Nous le savons tous, la non-intégration coûte cher à nos pays. La Commission économique pour l’Afrique des Nations unies considère qu’une union du Maghreb ferait gagner aux pays l’équivalent de 5 % de leurs produits intérieurs bruts cumulés. Mais, au-delà des chiffres, c’est une inquiétude bien plus large et profonde qui nous taraude. Celle de la violence, des conflits hérités et nourris. Celle de l’étincelle qui nous entraînerait dans un engrenage de destruction.
Prendre les mains qui se tendent
Nous avons pourtant beaucoup de choses en partage qui peuvent atténuer nos orages : des langues, une religion, notre histoire, des paysages, des combats et des solidarités ancestrales, et même un certain art de vivre. Nous ne sommes pas naïfs et nous savons aussi que nous avons nos spécificités, nos caractères propres et que des conflits longs et douloureux nous opposent. Mais il nous semble qu’il faut prendre toutes les mains qui se tendent et soutenir toutes les initiatives en faveur d’une meilleure intégration, d’une construction réaliste et lucide. Aujourd’hui, les irresponsabilités et les imprudences, les vanités et les désinformations ne font qu’attiser les tensions. On nous fabrique des guerres et nous sentons qu’il y a urgence à alerter, à donner voix à l’espoir et à la maturité. A se désolidariser du désastre. Aurons-nous le courage d’assumer nos erreurs et nos égoïsmes face aux générations à naître ?
De nombreux exemples, et l’Union européenne en est un, prouvent qu’aucun conflit n’est indépassable. Il y a tant à imaginer, tant à rêver pour les jeunesses du Maghreb ! Nous avons mieux à leur offrir que la mer pour cercueil. Imaginez qu’ils puissent exprimer ensemble les rêves qui les animent, et qu’ils puissent trouver des solutions communes aux préoccupations qui les touchent.

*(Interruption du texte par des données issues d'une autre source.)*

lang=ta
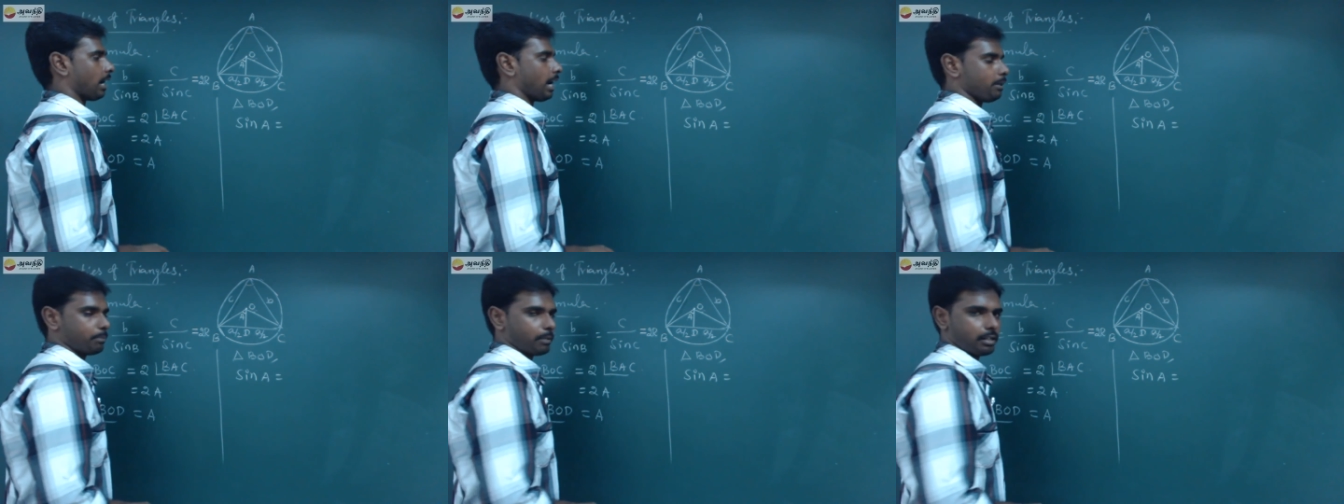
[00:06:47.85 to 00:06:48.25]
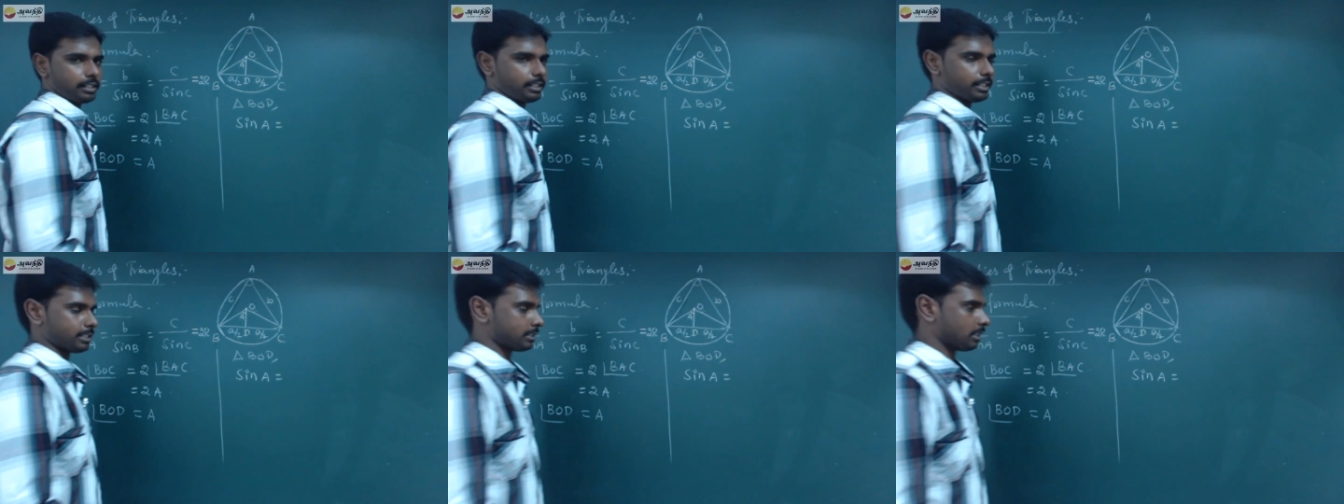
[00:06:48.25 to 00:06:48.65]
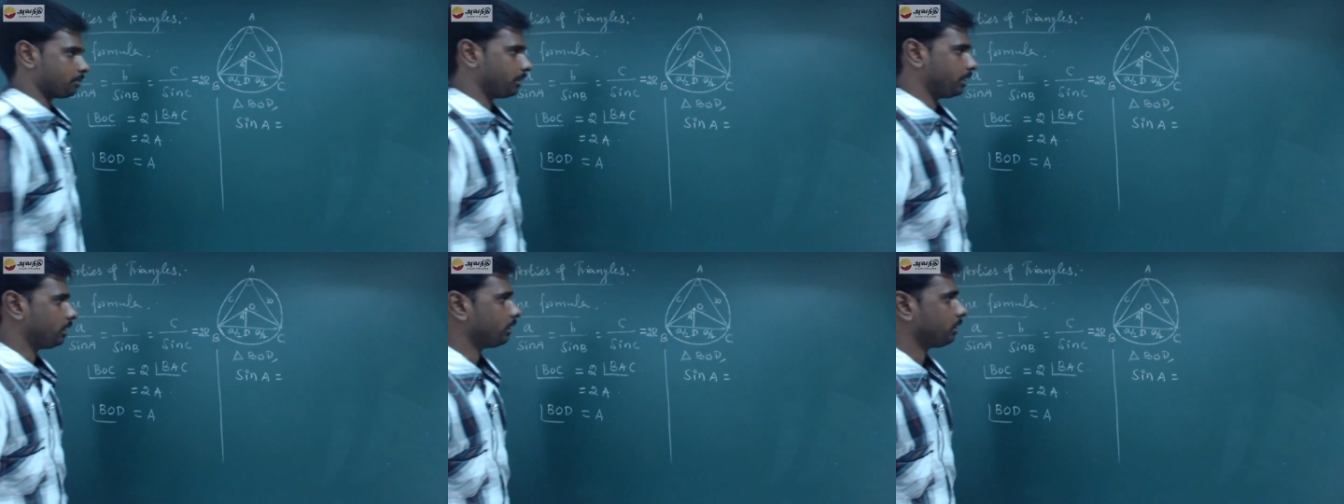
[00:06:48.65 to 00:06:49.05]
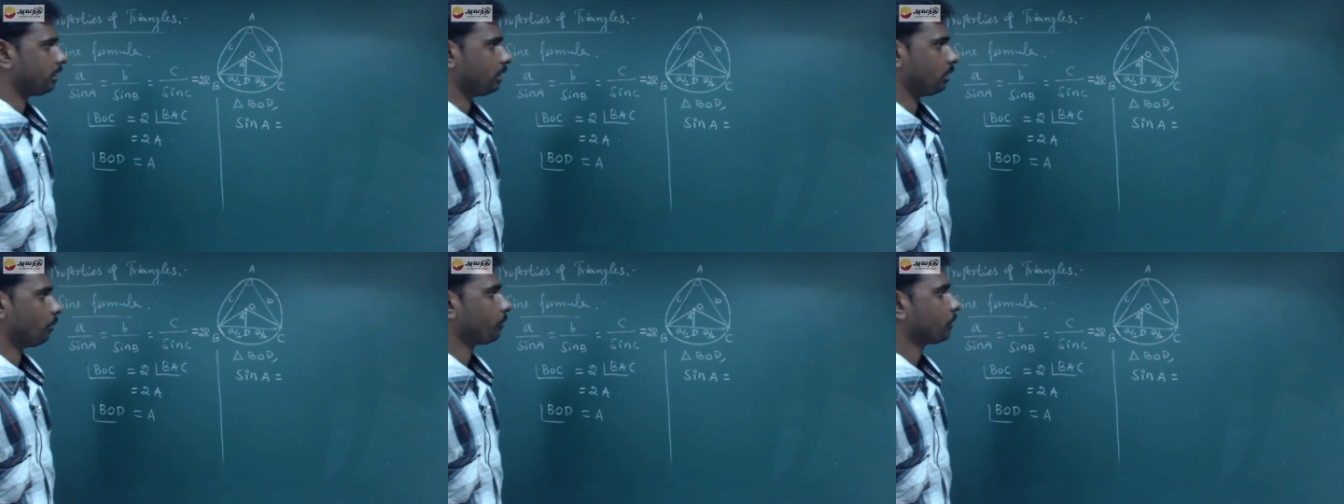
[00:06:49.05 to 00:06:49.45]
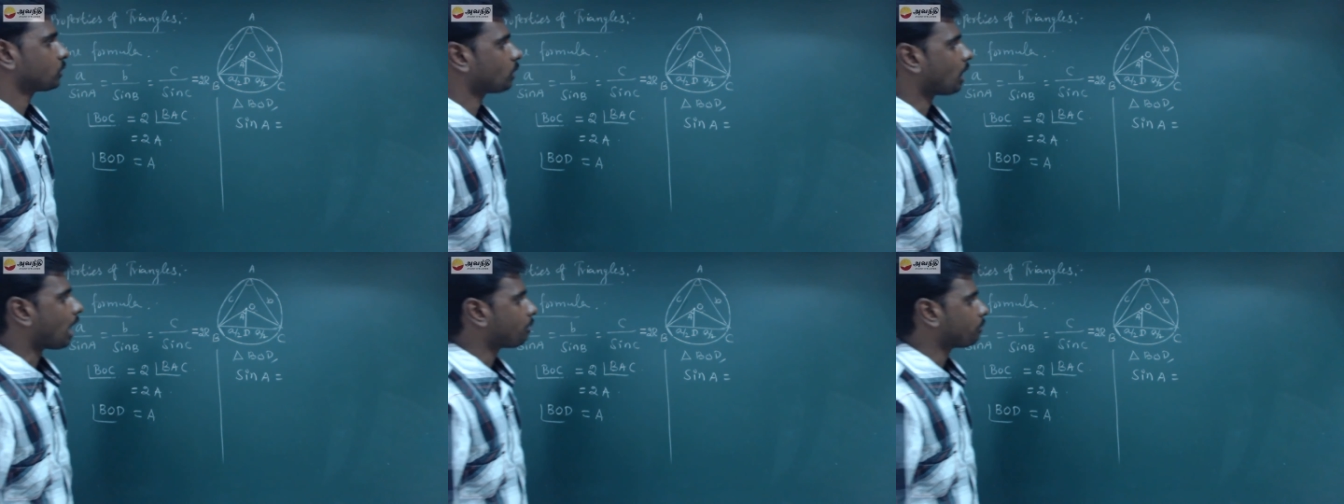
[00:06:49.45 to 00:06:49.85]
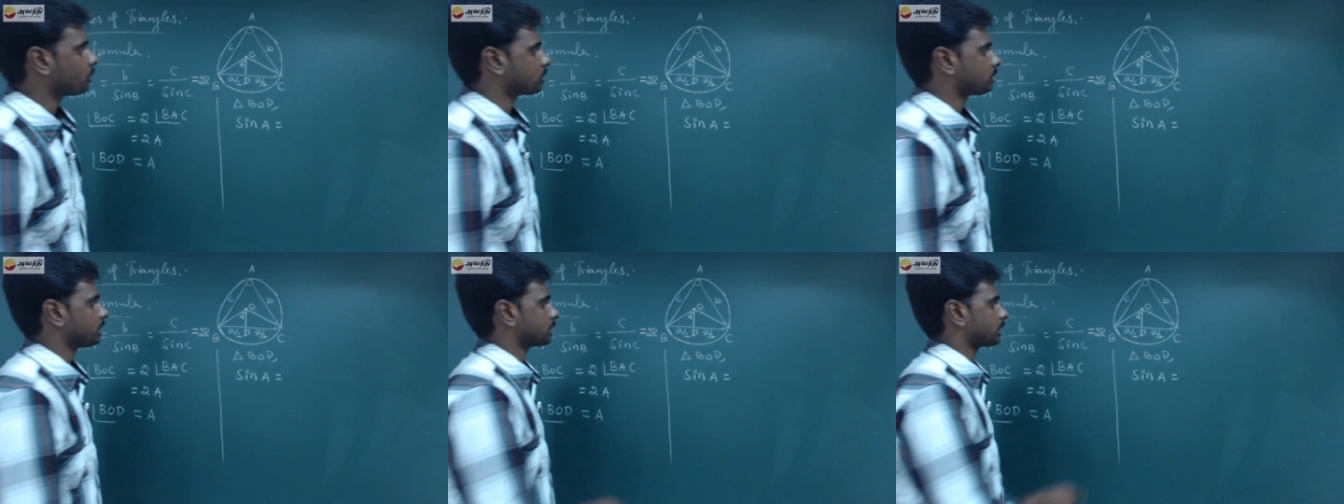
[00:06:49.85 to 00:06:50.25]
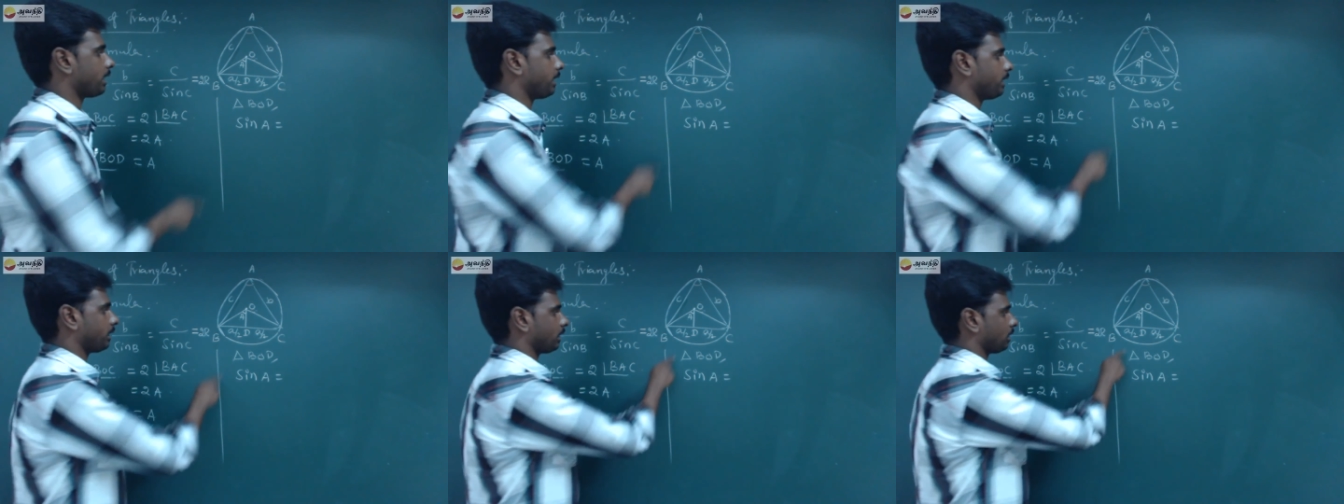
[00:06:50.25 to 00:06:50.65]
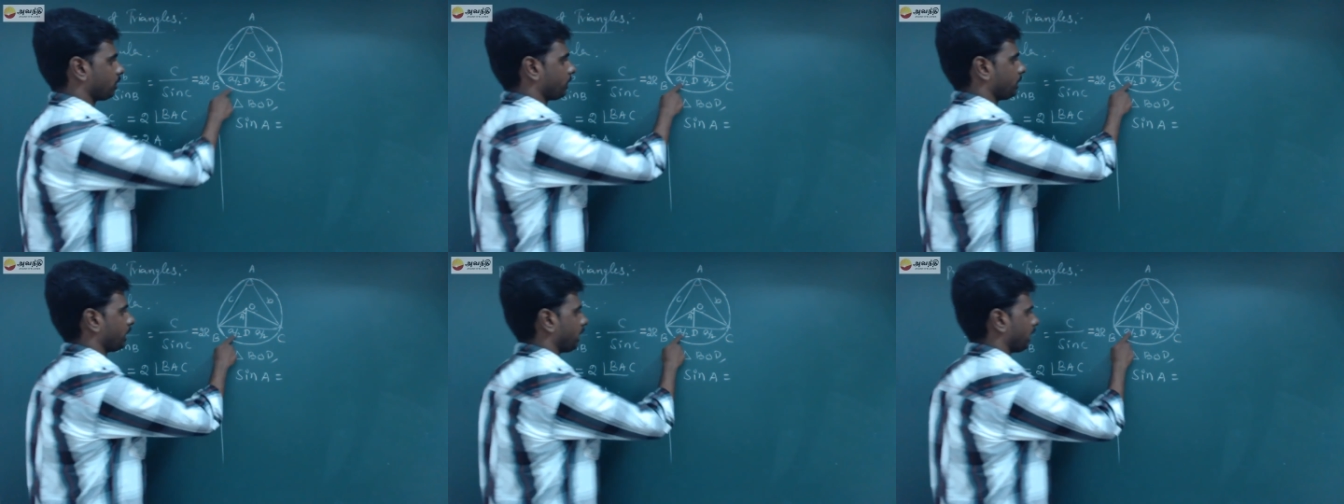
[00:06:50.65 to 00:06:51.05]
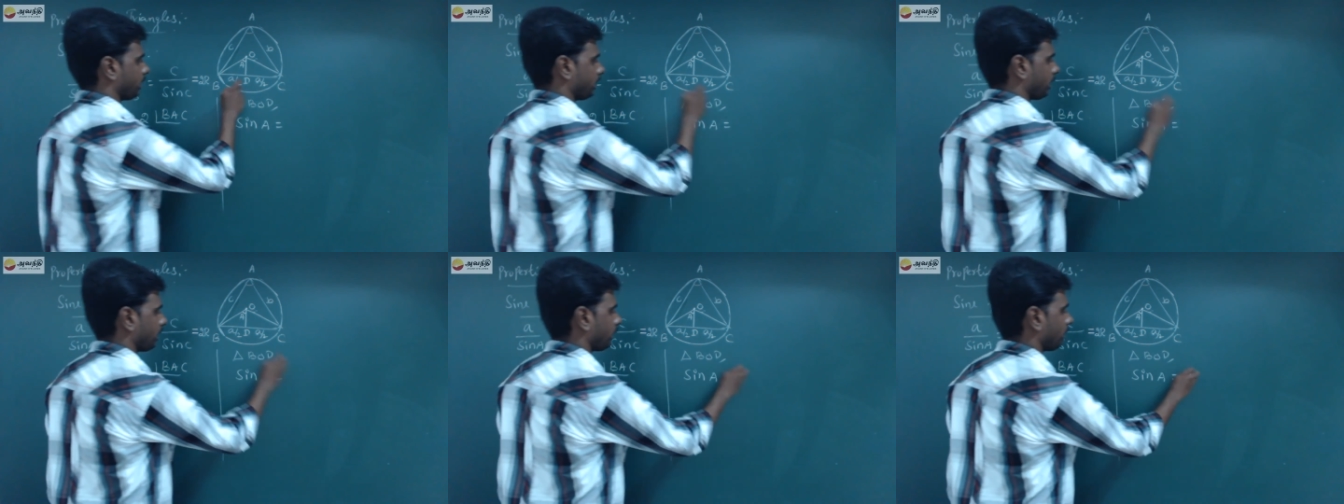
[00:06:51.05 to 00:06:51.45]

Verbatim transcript: hypotenuse அப்படின்ட்டு தெரியும் ஸோ ஆப்போசிட் சைடுங்கிறது வந்து என்னது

Ce rêve maghrébin nous l’avons pour la culture, le sport, l’agriculture, les échanges commerciaux, les liens de sang…
Est-il si absurde, six décennies après les indépendances, de rêver d’une Coupe du monde au Maghreb, d’un TGV transmaghrébin, d’un Erasmus maghrébin ? Nos dirigeants ont une responsabilité historique, et ils se doivent de tout faire pour que les générations qui suivent vivent dans la paix et la prospérité, qu’elles ne soient plus prisonnières des rancunes d’autrefois. Cela ne pourra se faire sans avancer dans la voie de la démocratisation, sur les chemins des acceptations mutuelles et du dialogue. Nous nous devons, dans un monde de plus en plus concurrentiel, de retrouver un poids face à une Europe qui se referme. Nous devons nous protéger face à des menaces qui grossissent, notamment au Sahel. Dans nos propres pays, en crise de confiance et d’imaginaires, comment justifier ce non-Maghreb qui va appauvrir plus encore nos enfants ?
Sana Ben Achour est professeure de droit public à la faculté des sciences juridiques, politiques et sociales de Tunis ; Kamel Daoud est écrivain et journaliste ; Leïla Slimani est autrice, prix Goncourt 2016 pour « Chanson douce » (Gallimard, 2016). Cette tribune doit être publiée le 18 octobre en arabe dans trois quotidiens du Maghreb : « Assabah » (Maroc), « El Watan » (Algérie) et « El Maghrib » (Tunisie).